Hubungan khusus antara seorang laki-laki dan perempuan yang bukan mahram di luar pernikahan adalah hubungan yang terlarang. Hubungan itu kadang diwujudkan hanya dalam obrolan, khalwat (berdua-duaan) , bersentuhan atau ada yang sampai kepada perzinaan wal'iyadzu billah.
Hubungan khusus (baca:pacaran) di atas adalah perbuatan yang mendekatkan pasangan kepada perzinaan atau bahkan menjadikan keduanya berzina (sebagaimana terjadi pada sebagian pasangan)

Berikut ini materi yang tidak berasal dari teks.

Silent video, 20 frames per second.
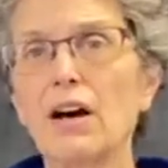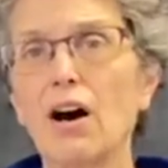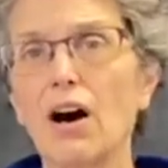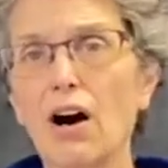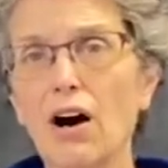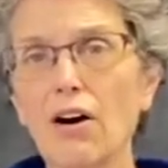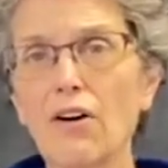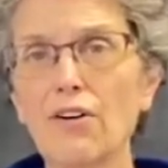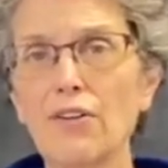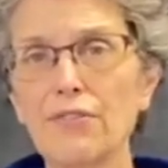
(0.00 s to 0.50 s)

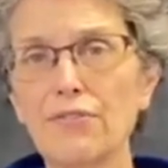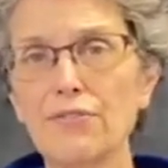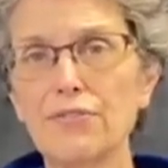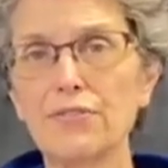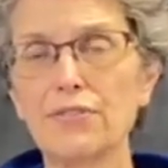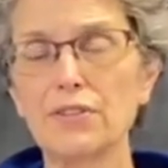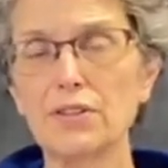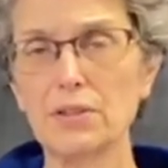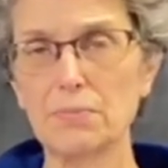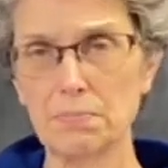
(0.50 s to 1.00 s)
of
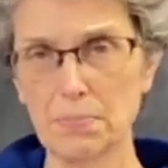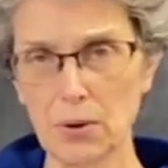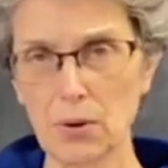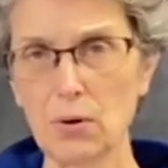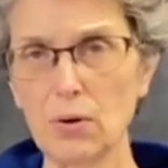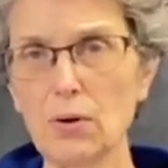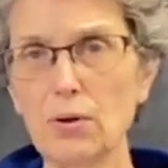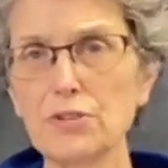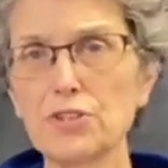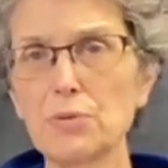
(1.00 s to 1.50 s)
the
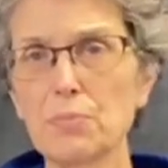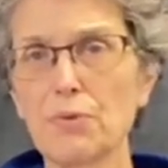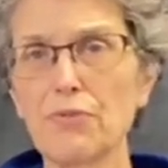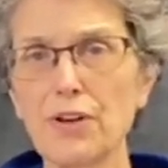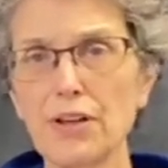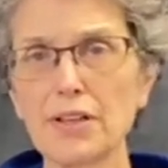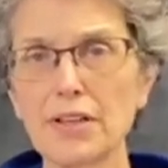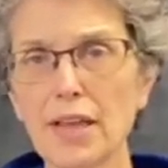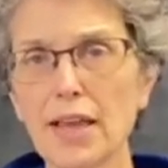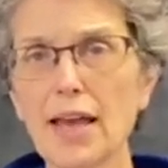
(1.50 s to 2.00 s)
bowl to
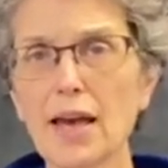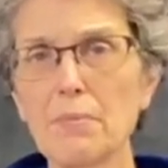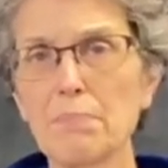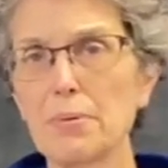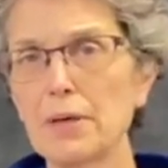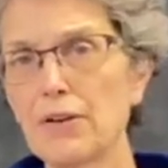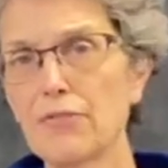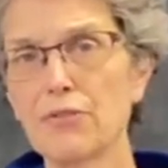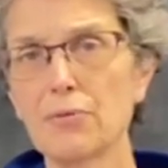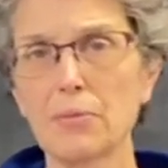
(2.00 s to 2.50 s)
prevent cat
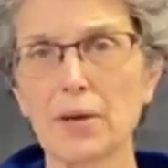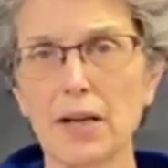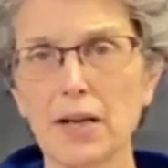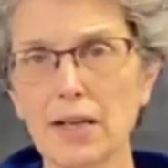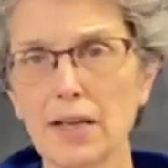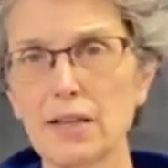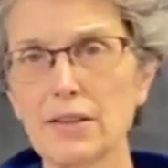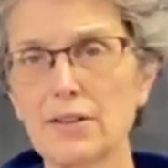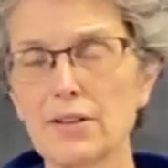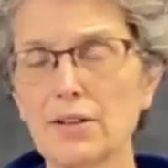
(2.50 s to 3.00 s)
B from
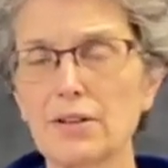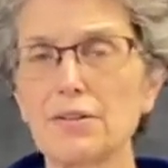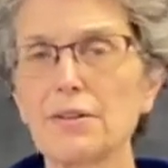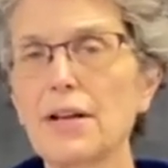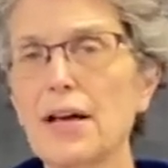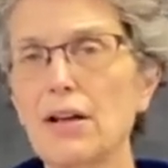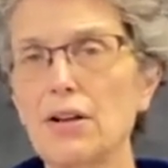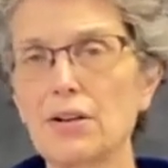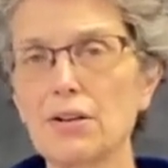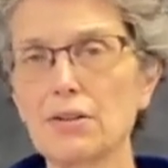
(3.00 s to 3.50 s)
getting in there.
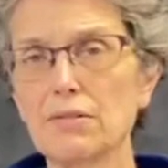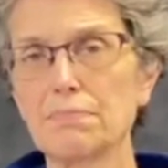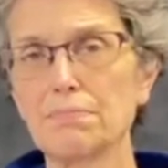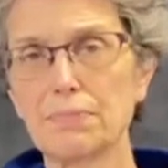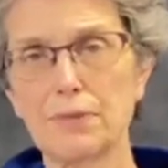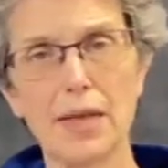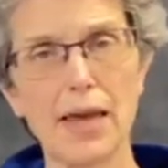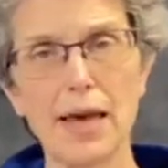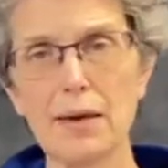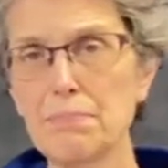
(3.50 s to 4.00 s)
Now,
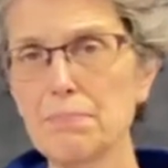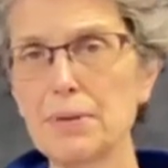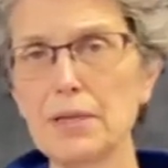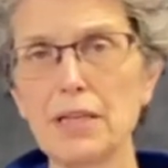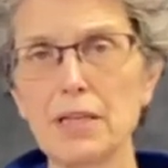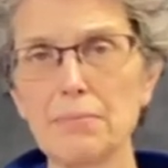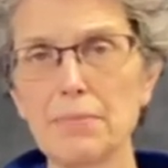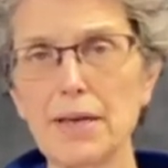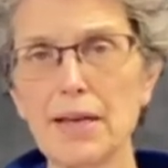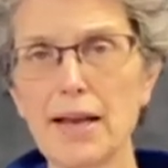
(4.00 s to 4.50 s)
cat
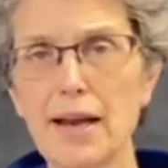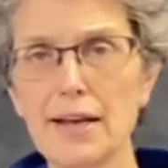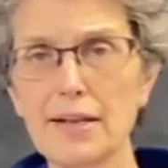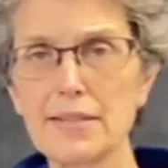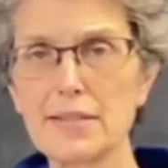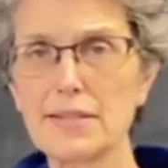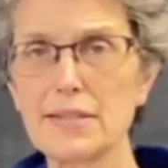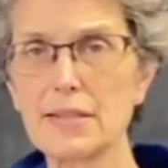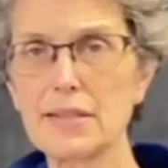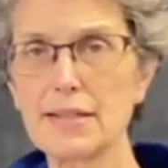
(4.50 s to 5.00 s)
B may kind
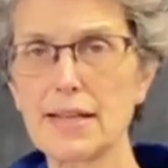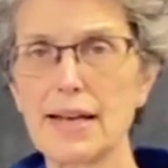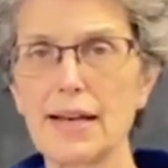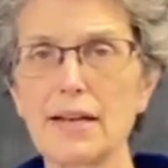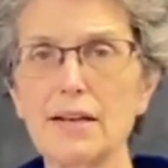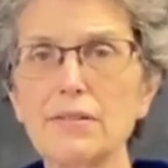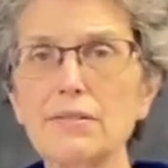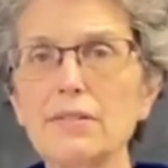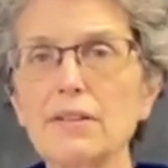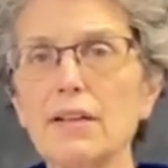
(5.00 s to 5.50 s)
of sit
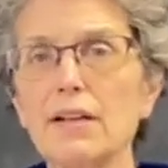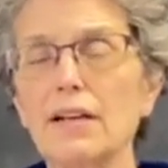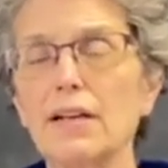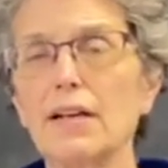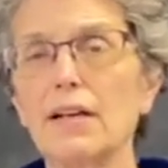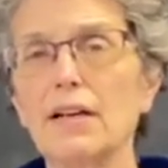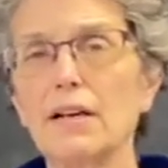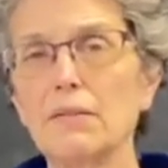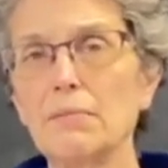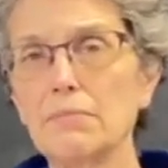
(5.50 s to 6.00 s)
down,
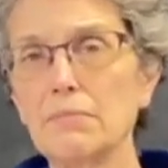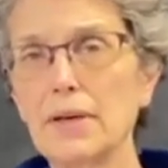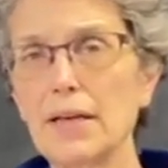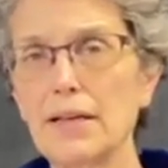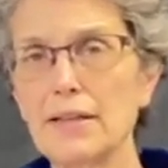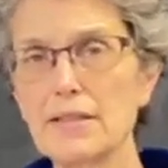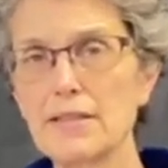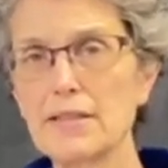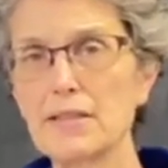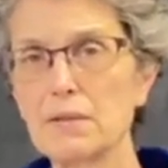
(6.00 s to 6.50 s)

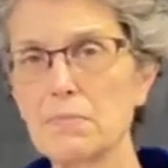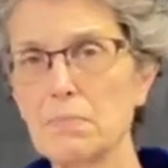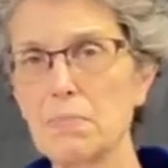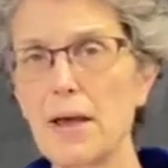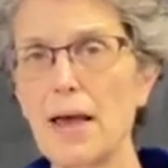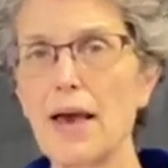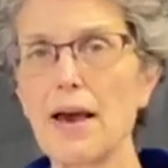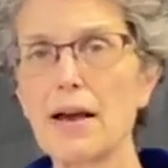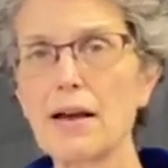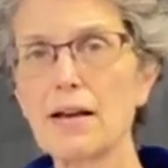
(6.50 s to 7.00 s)
may sit
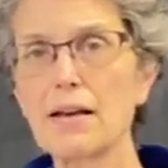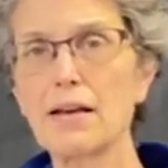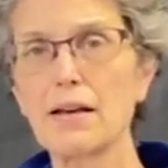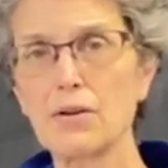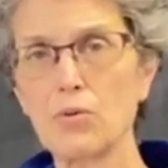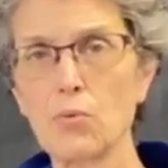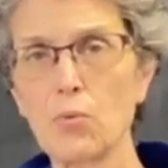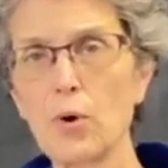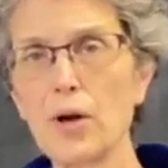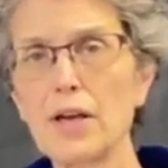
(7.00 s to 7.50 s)
back
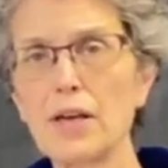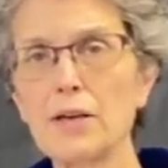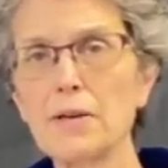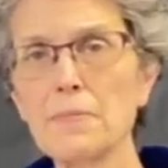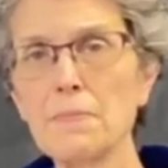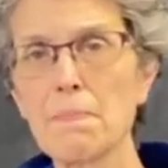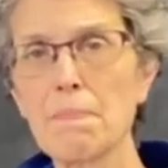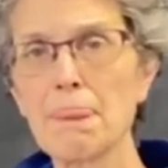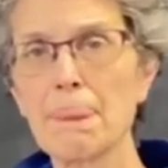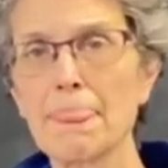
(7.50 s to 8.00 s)
and
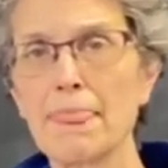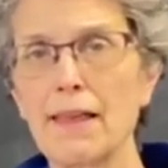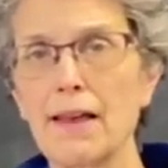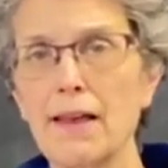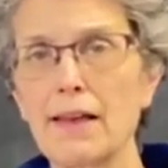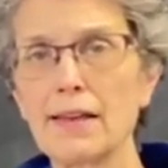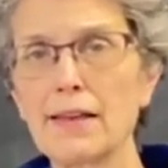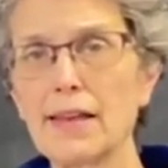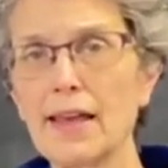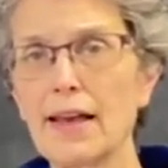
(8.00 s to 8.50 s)
wait.
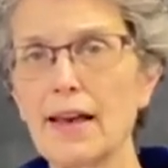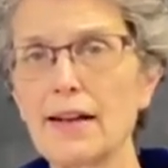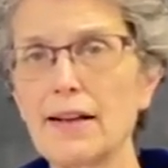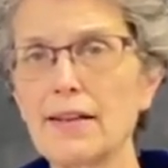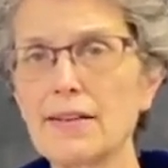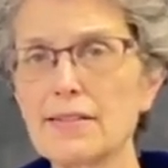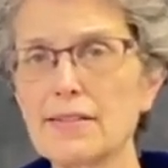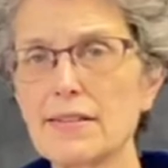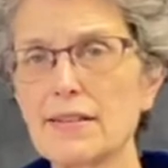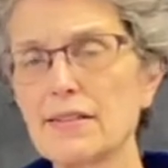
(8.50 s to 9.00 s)
And cat
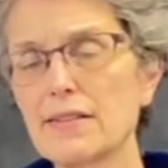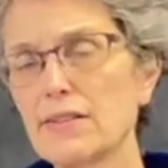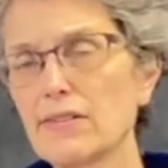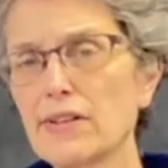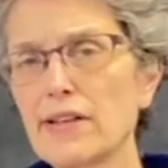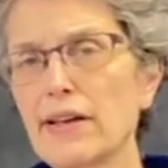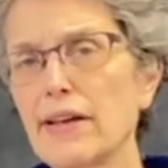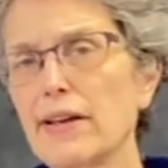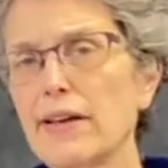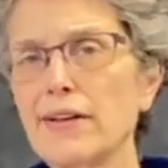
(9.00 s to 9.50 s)
A says,
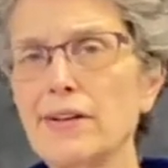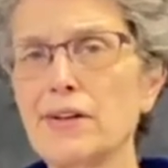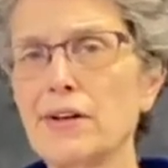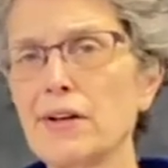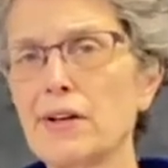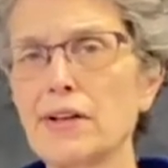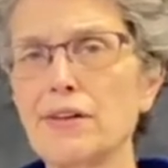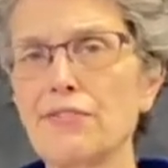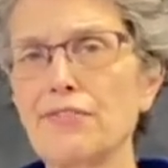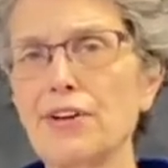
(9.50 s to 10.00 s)
okay, you're
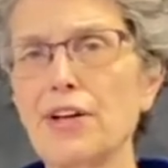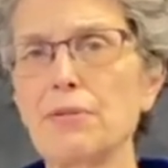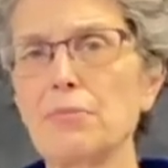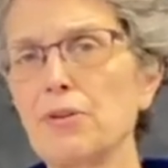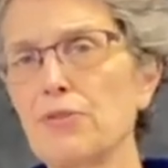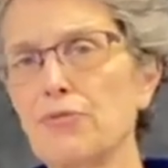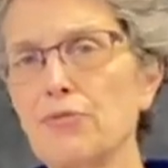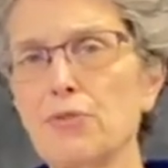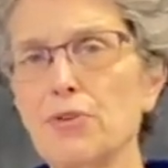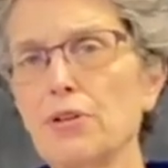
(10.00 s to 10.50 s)
not going to fight
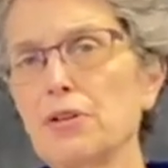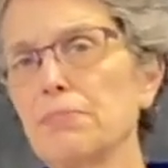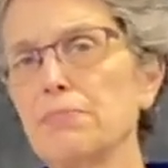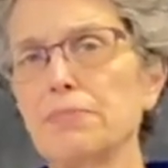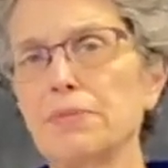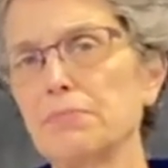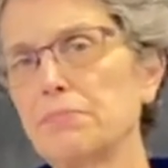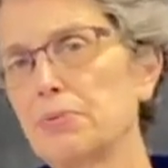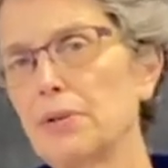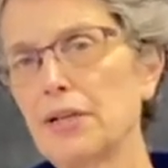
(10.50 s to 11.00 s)
me for it.
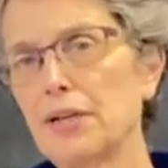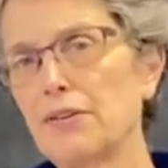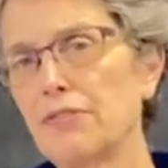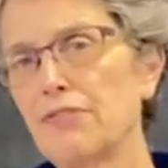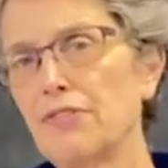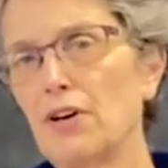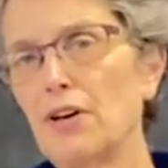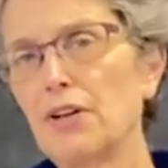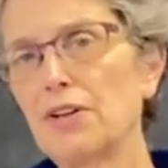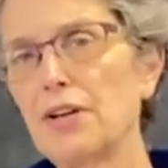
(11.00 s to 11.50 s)
I'm playing
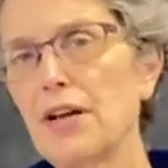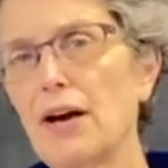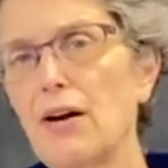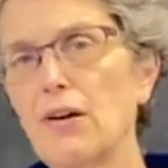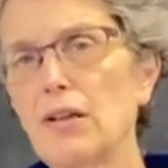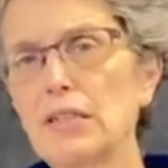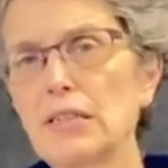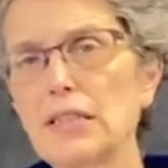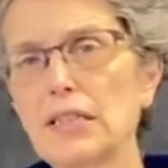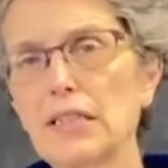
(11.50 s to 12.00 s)
full and now
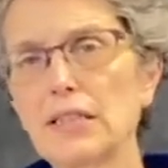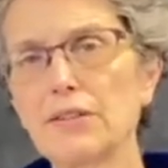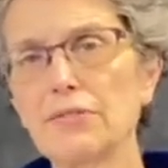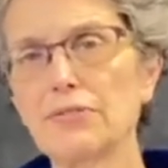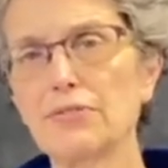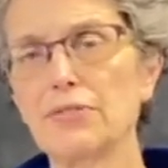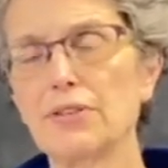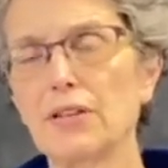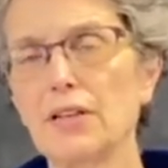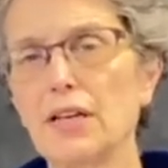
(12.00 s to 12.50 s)
I'll leave.
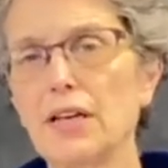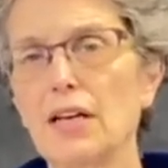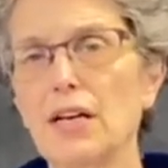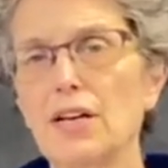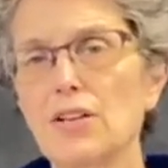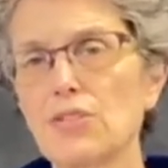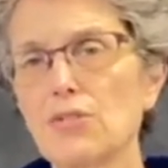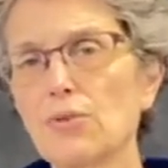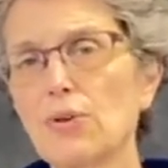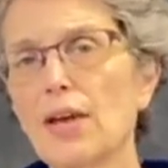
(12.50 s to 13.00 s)

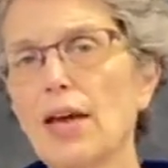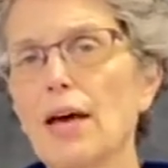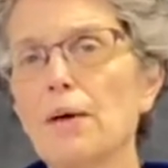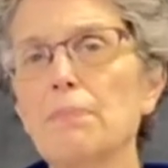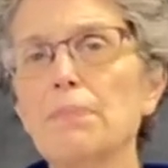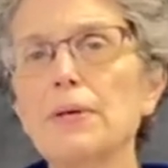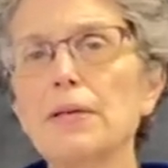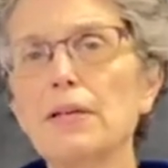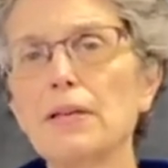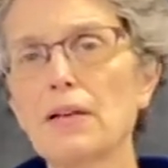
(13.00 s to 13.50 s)
So
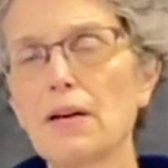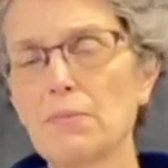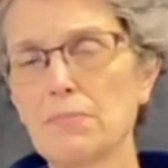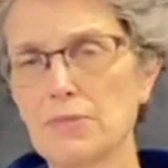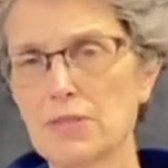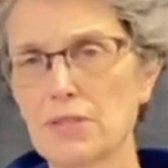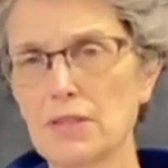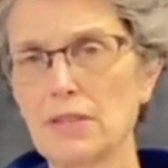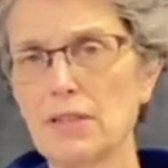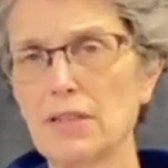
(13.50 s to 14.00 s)
cat P
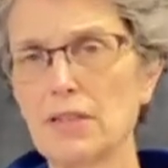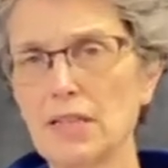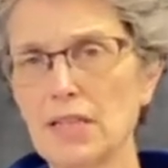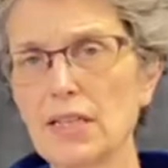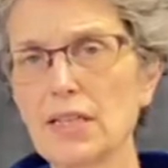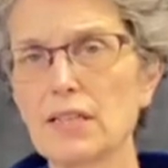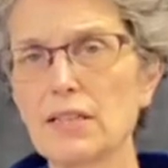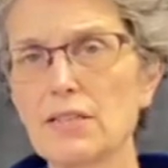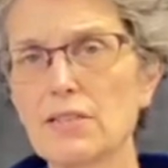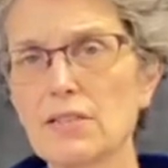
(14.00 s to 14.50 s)
comes in and
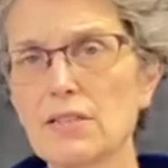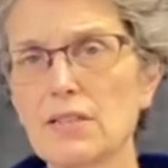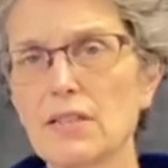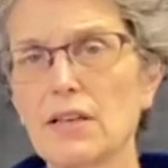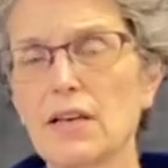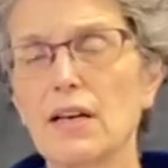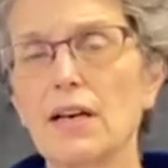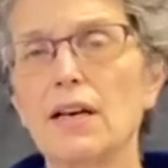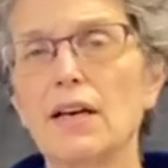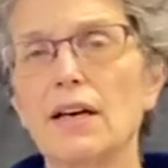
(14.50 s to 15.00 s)
eats.
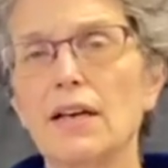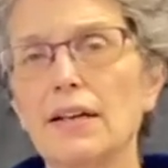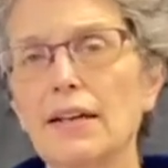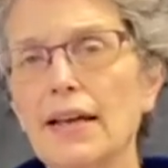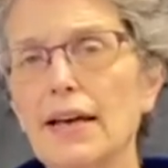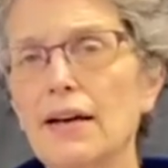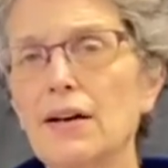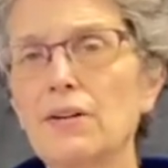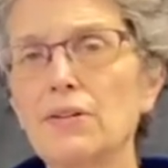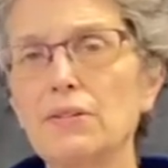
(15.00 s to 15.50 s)

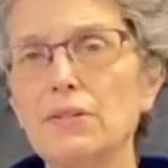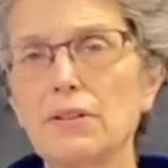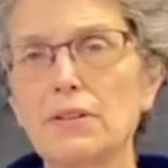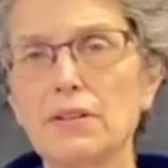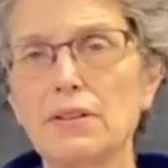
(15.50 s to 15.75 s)
Now,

Syariat Islam dengan tegas melarang perzinaan dan perkara-perkara yang mendekatkan seseorang kepada perzinaan. Diantara dalil yang menunjukkan keharaman zina adalah irman Allah ta'ala di surat Al-Isra':32:
Dan janganlah kalian mendekati zina; Sesungguhnya zina itu adalah suatu perbuatan yang keji. dan suatu jalan yang buruk.
Dengan demikian berarti selama beberapa tahun penanya telah terjatuh kedalam sesuatu yang dilarang oleh Allah ta'ala sehingga ia dan suami perlu bertaubat dengan sungguh-sungguh kepada Allah ta'ala. Taubat yang dilakukan harus memenuhi syaratnya. Berikut ini syarat taubat yang harus dipenuhi:
syarat taubat, yaitu:
1. Ikhlas karena Allah ta’ala : Maksudnya adalah karena takut kepada Allah ta’ala dan ingin mendekat kepadaNya
2. Menyesal atas perbuatan dosa yang telah dia perbuat sebelumnya.
3. Segera meninggalkan dosa tersebut dan tidak menunda-nundanya.
4. Bertekad kuat untuk tidak kembali kepada dosa tersebut.
5. Taubat itu dilaksanakan pada saat taubat masih diterima, yaitu sebelum ajal menjemput dan sebelum matahari terbit dari sebelah barat. Diterjemahkan secara bebas dari Asy-Syarh Al-Mumti’ Ala Zad Al-Mustaqni’ oleh syaikh Utsaimin 14/380
Sekarang penanya menghadapi masalah baru setelah menikah. Apabila penanya dan suami sama-sama berkomitmen ingin menjalankan hukum Allah dengan baik dalam rumah tangganya dan tidak ada yang dipermasalahkan antara suami istri maka jalanilah rumah tangga secara Islami dan berusahalah untuk terus menyambung tali silaturrahim yang diputus. Janganlah membalas pemutusan silaturrahim dengan pemutusan silaturrahim juga, Rasulullah shallallahu alaihi wa sallam bersabda:
لَيْسَ الوَاصِلُ بِالْمُكَافِئِ، وَلَكِنِ الوَاصِلُ الَّذِي إِذَا قُطِعَتْ رَحِمُهُ وَصَلَهَا
"Orang yang menyambung silaturrahim bukanlah orang yang menyepadani (dalam silaturrahim) akan tetapi orang yang menyambung silaturrahim adalah orang yang menyambungnya kembali ketika tali silaturrahmi itu sempat terputus. HR. Bukhari no. 5991
Apabila mertua penanya ingin memisahkan anak mereka dengan istrinya tanpa alasan yang syar'i maka suami penanya tidak wajib mengikuti artahan itu, dan ini tidaklah termasuk durhaka ke orang tua. Ulama' yang duduk di Komite Tetap Riset Ilmiah dan Fatwa Arab Saudi menerangkan:
Bila kenyataannya sebagaimana yang disebutkan oleh penanya di mana istrinya adalah:
- wanita yang konsisten dalam agamanya.
- suami mencintainya
- istri adalah wanita berharga di matanya
- istri tersebut tidak berbuat buruk kepada ibu dari suaminya
Namun ibu dari suami itu tidak menyukai istrinya disebabkan kepentingan pribadi sedangkan suami tetap mempertahankannya dan tetap menjadikannya pendamping hidup maka ketika itu suami tidak wajib untuk mentalak istrinya demi mentaati ibunya, ini berdasarkan riwayat dari Nabi shallallahu alaihi wa sallam:
Sesungguhnya ketaatan hanya pada perkara yang baik. HR. Bukhari. No 7145 dan Muslim no.1840
Meski demikian dia tetap wajib:
- berbakti kepada ibunya
- menyambung tali silaturahim dengan mengunjunginya
- berlemah-lembut terhadapnya
- memberinya nafkah
- menghiburnya dengan memberikan apa yang dia butuhkan, apa yang membuat dia berlapang dada dan apa yang membuat dia ridho (selain mentalak istrinya). Yang hal itu masih bisa diusahakan oleh si suami.